Data items
((

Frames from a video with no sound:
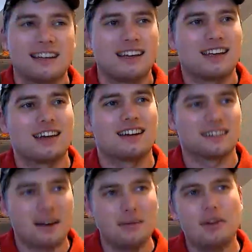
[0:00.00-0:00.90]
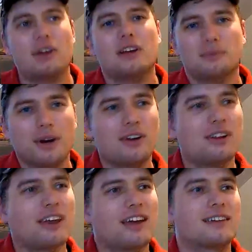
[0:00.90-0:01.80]
And I'm still kind of proud of
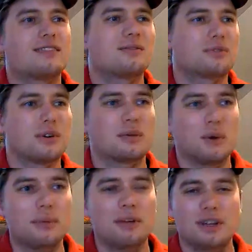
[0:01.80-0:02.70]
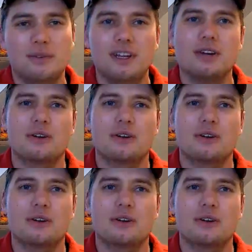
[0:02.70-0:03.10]
that. For a 1-minute video,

))

> **ACTION ITEM**
Each entry above is to be written out again unchanged, apart from the pictures, which are left out.

> **REPLY**
Frames from a video with no sound:
[0:00.00-0:00.90]
[0:00.90-0:01.80]
And I'm still kind of proud of
[0:01.80-0:02.70]
[0:02.70-0:03.10]
that. For a 1-minute video,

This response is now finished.